Dissertationsprojekt von Valeria Lucentini

Diskurs über Musik und den nationalen italienischen Charakter in Reiseberichten des 17., 18. und 19. Jahrhunderts

 

Ziel dieses Projekts ist eine Geschichte des Diskurses über die Musik und den italienischen Nationalcharakter (oder Italien) in Reiseberichten des 17., 18. und 19. Jahrhunderts zu rekonstruieren. Darüber hinaus geht es darum, die Rolle und Bedeutung herauszufinden, die Musik in diesen Quellen hat, und zu verstehen, wie sich die Präsenz und die Typologie solcher Beschreibungen von Musik verändert haben.

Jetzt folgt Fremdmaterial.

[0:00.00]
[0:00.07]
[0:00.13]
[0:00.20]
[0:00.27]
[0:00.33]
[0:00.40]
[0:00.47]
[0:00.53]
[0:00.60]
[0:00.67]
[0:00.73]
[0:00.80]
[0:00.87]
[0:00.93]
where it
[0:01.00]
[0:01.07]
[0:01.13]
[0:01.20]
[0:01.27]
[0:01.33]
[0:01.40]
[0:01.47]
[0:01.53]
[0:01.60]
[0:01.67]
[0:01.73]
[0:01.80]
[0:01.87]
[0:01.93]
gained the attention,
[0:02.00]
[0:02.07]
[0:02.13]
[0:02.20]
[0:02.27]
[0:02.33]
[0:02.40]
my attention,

Italien übt bis heute eine große Faszination auf ausländische Besucher aus. Die Reise nach Italien hatte verschiedene Bedeutungen im Laufe der Zeit. Italien war die bevorzugte Station des Grand Tour, aber man reiste aus ganz verschiedenen Gründen: zur Entdeckung und Erforschung fremder Länder, aus religiösen Motiven, zum Handel – vor allem mit dem Orient – oder zum sonstigen Broterwerb, zum Besuch berühmter Metropolen und Landschaften, zur Kur und Gesundung, usw. Im Laufe des 17., 18. und 19. Jahrhunderts war italienische Musik nicht nur ein „reisendes Objekt“ und ein relevanter Gegenstand, sondern auch ein angesehenes Vorbild für den Großteil europäischer Länder, daher also ein bedeutender Grund um zur Halbinsel zu reisen. In dieser Zeit ist der ‹Nationalcharakter› der Italiener Gegenstand zahlreicher Beschreibungen ausländischer Besucher gewesen, deren Berichte die Konzepte spiegeln, die sich in verschiedenen Organisationsformen des Wissens wie den Vorläufern der Linguistik, der Naturwissenschaften und der Philosophie ausgebildet hatten.

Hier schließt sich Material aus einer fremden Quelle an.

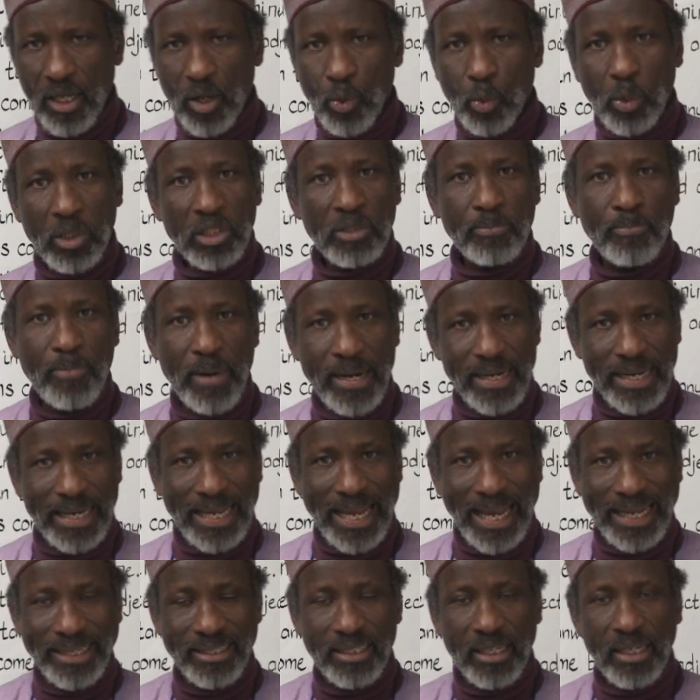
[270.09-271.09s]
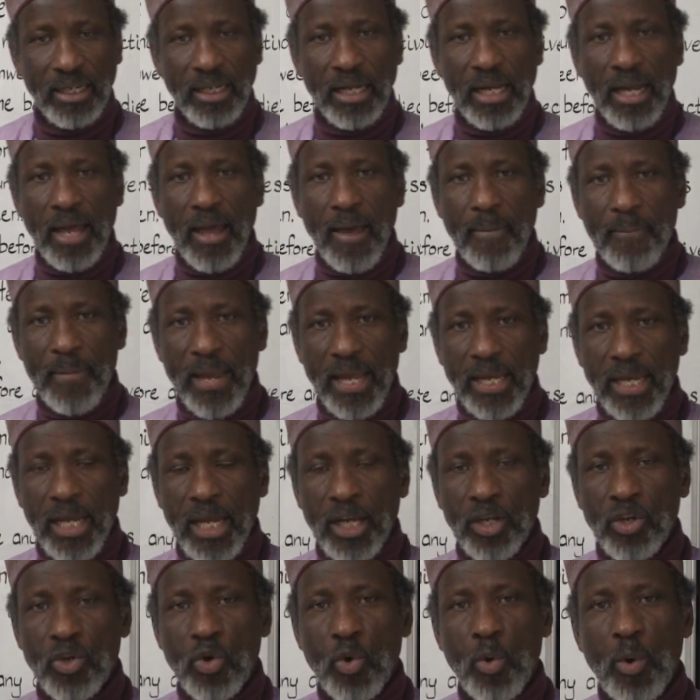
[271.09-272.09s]
What's predicate?
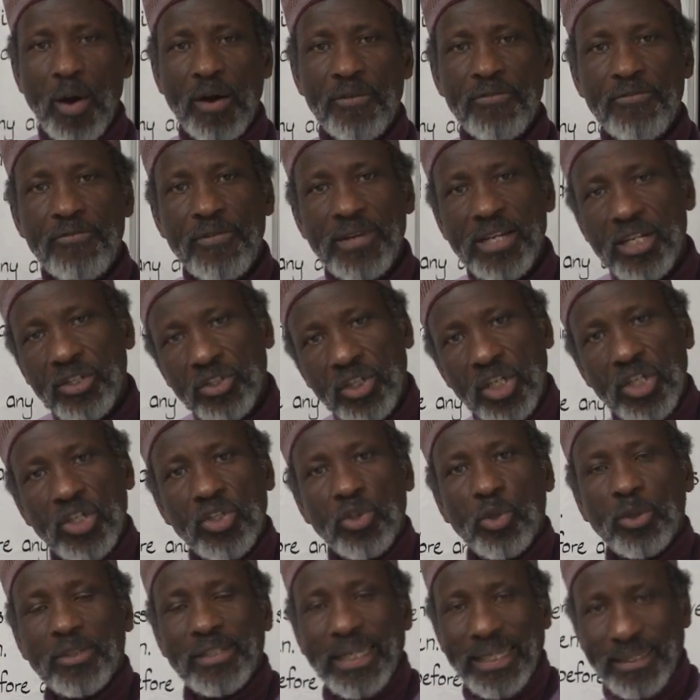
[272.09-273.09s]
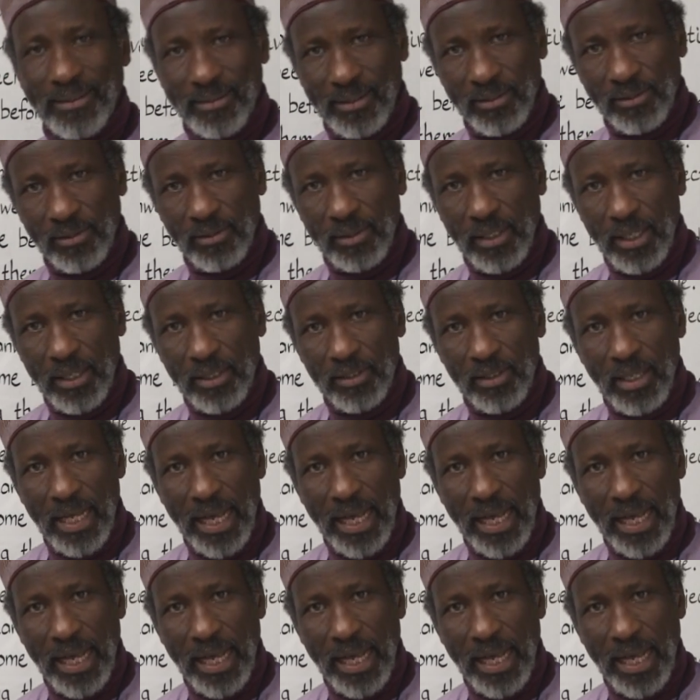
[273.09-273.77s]
Meaning you are finishing your sentences.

Die Bedeutung des Grand Tour für die Bildung und das Selbstverständnis vor allem adliger Eliten in Ländern wie Großbritannien, Frankreich, aber auch dem Alten Reich ist schon seit langem anerkannt worden. Die Forschungsliteratur zum Grand Tour hat ihr Augenmerk auf Fragen der italienischen Architektur, der Bildenden Künste, der Literatur gerichtet, daneben auch soziale und politische Aspekte dieses Phänomens vom 16. bis zum 20. Jahrhundert behandelt und in seiner Bedeutung für den Kulturtransfer und die Ausprägung eines internationalen Geschmackskanons breit diskutiert. Dass auch Musik für den Grand Tour eine entscheidende Rolle spielte, ist ein offensichtlicher, doch bisher völlig unzureichend erforschter Aspekt des Phänomens. Die Auswertung zahlreicher Beschreibungen von Italien-Reisen aus dem ‹langen› 18. Jahrhundert wird es erlauben, in einer «thick description» die mit der Wahrnehmung italienischer Musik verbundenen Stereotype zu rekonstruieren und damit den Grand Tour in seiner ganzen interdisziplinären Vielfalt zu erfassen. Die Konventionen der Reiseliteratur generieren und gestalten die Wahrnehmungen des Andersseins. Die Neigung zur Generalisierung isolierter Erlebnisse oder Ereignisse könnte für einen Beitrag zur Entwicklung von Stereotypen gehalten werden: Eine solche Generalisierung ist gerechtfertigt, da Stereotype als unabhängiges Wissen dargestellt werden, die auf persönlichen Beobachtungen basieren. Andererseits mündet der Bedarf an Neuigkeit und Überraschung in Spott und Behauptungen. Dieser enger definierte Ansatz richtet sich auf das Wechselspiel zwischen historischer Kontingenz und Konvention – d. h. die Prädispositionen der Reiseliteratur als Genre.